The goal of the smoke-free policy is to provide residents and staff with a healthier and safer environment. PHAs are encouraged to partner with their local and state health departments and tobacco control organizations to help residents who want to quit.

Each PHA has discretion on how to enforce its smoke-free policy. HUD recommends gradually increasing the consequences for violations, starting with verbal warnings, then a written warning, followed by a final notice. After repeated violations, enforcement of smoke-free policies could result in evictions for tenants that do not adhere to the policy or continue to smoke in their unit.

PHAs should be providing notice to all tenants in advance of this change to policy and to lease agreements.

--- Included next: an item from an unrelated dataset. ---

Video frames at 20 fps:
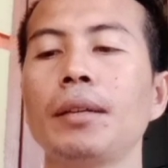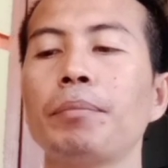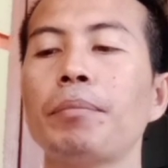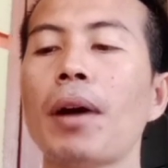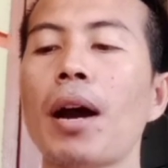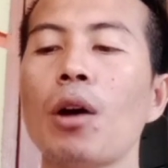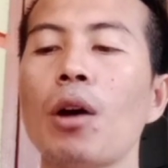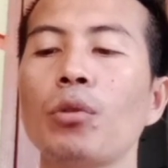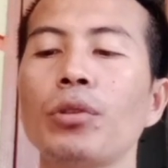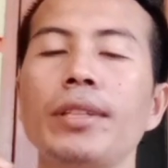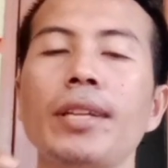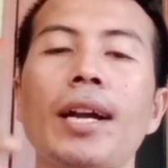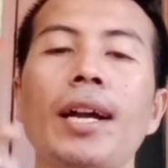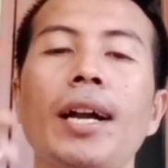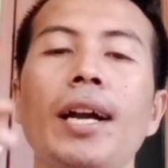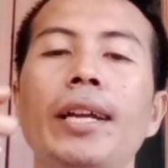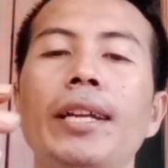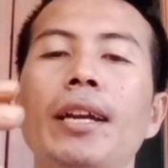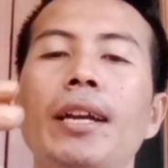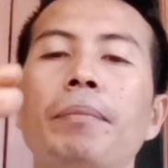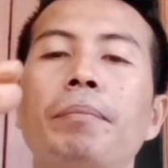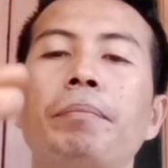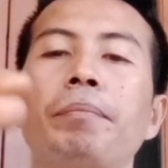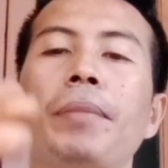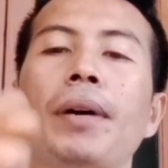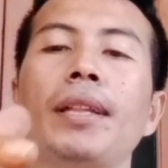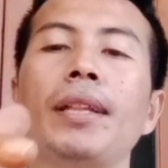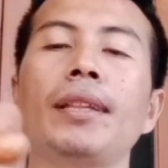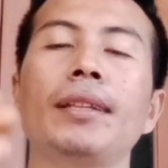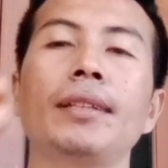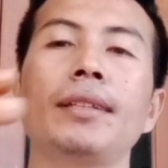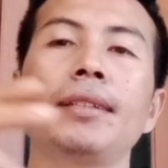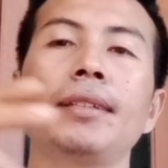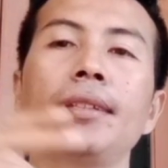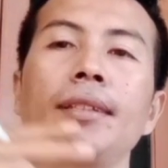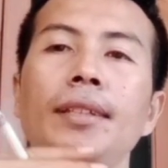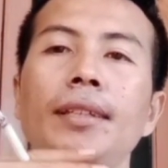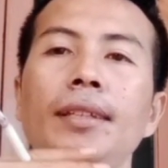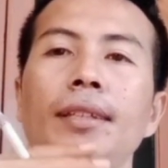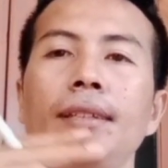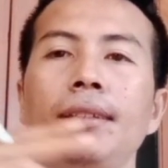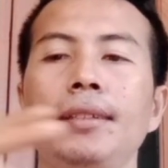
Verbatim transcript: baut yang ada empat ya.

Residents should speak with their property manager about any questions or concerns in advance.

This article was written by Abigail Staudt and appeared in The Alert: Volume 34, Issue 1. Click here to read a full PDF of this issue!

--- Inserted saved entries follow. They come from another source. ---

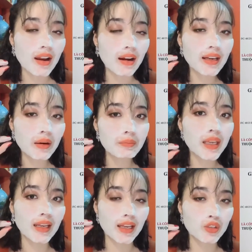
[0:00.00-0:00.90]
đó. Đặc
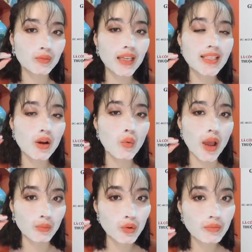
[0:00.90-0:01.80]
biệt là chúng ta ra
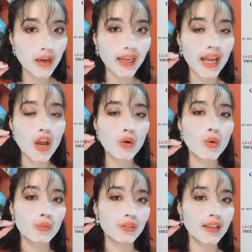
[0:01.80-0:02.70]
ngoài bụi bẩn này
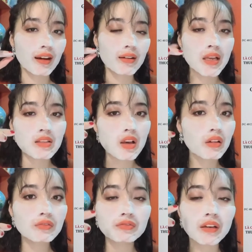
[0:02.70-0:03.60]
cùng với uh,
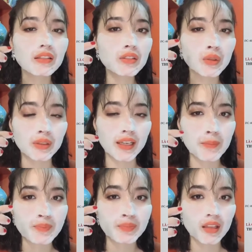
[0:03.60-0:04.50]
son phấn, rồi là
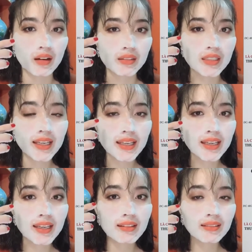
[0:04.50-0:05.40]
uh, những cái
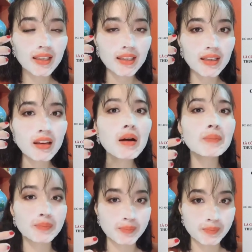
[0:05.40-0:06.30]
cái cái cái, cái lớp
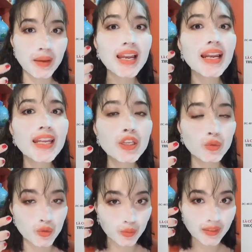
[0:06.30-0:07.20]
melanin toxin
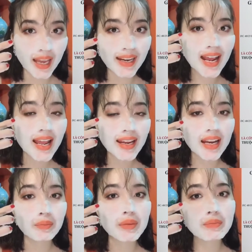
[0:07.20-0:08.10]
của chúng ta đang
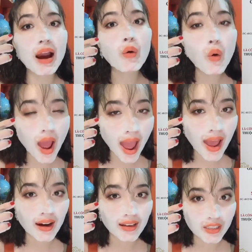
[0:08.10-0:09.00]
đang bị bão hòa
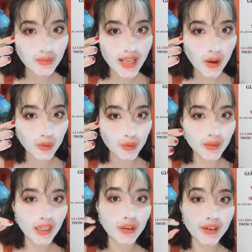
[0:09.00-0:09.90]
ở trong da của
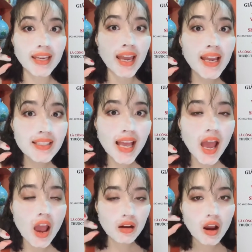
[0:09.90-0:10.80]
chúng ta, nó đẩy hết
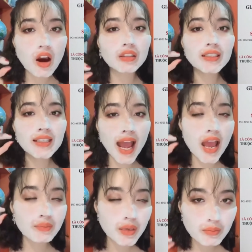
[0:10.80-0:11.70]
ra. Còn những
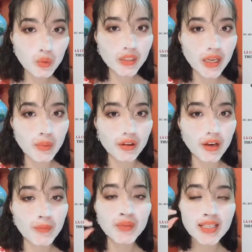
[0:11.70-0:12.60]
ai bị mụn nha mọi
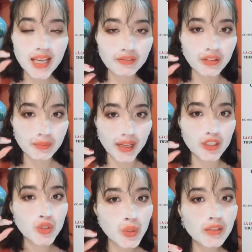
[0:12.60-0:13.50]
người, sản phẩm
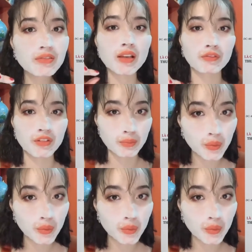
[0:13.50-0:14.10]
này chuyên dòng về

[1] Change Is In The Air: An Action Guide for Establishing Smoke-Free Public Housing and Multifamily Properties, Department of Housing and Urban Development, p. 10-17 (2014).

[2] Instituting Smoke-Free Public Housing, 80 Fed. Reg. 71,762 (Nov. 17, 2015)

[3] 324 CFR §965.653(c)

[4] 324 CFR §965.653(b)

 

How can I enforce my rights if I have been discriminated against based on LGBTQ status? Close

In Ohio, 20 cities have laws protecting people who are lesbian, gay, bisexual, transgender or queer (“LGBTQ”) from discrimination. See http://www.equalityohio.org/city-map/. In many instances, the local ordinances create a board or committee charged with hearing complaints under the law. Unfortunately, the process for filing a complaint and addressing discrimination is not always clear.

In February 2016, the ACLU of Ohio learned about discrimination two transgender women faced at a store in Cleveland. The women were protected under Cleveland’s anti-discrimination ordinance.[1] Elizabeth Bonham, a Staff Attorney at the ACLU of Ohio, filed a complaint with the Fair Housing Board, as provided in the ordinance.[2] The Fair Housing Board issued its findings in favor of the women on December 12, 2016.

People who experience discrimination based on LGBTQ status in Cleveland, whether in housing or in public accommodations, can enforce their rights through filing a complaint with the Fair Housing Board. For information about the process, call the Fair Housing Board at 216.664.4529. In other cities that have passed anti-discrimination or human rights ordinances protecting the LGBTQ community, individuals have to contact each city’s law department to learn the appropriate process for filing a complaint.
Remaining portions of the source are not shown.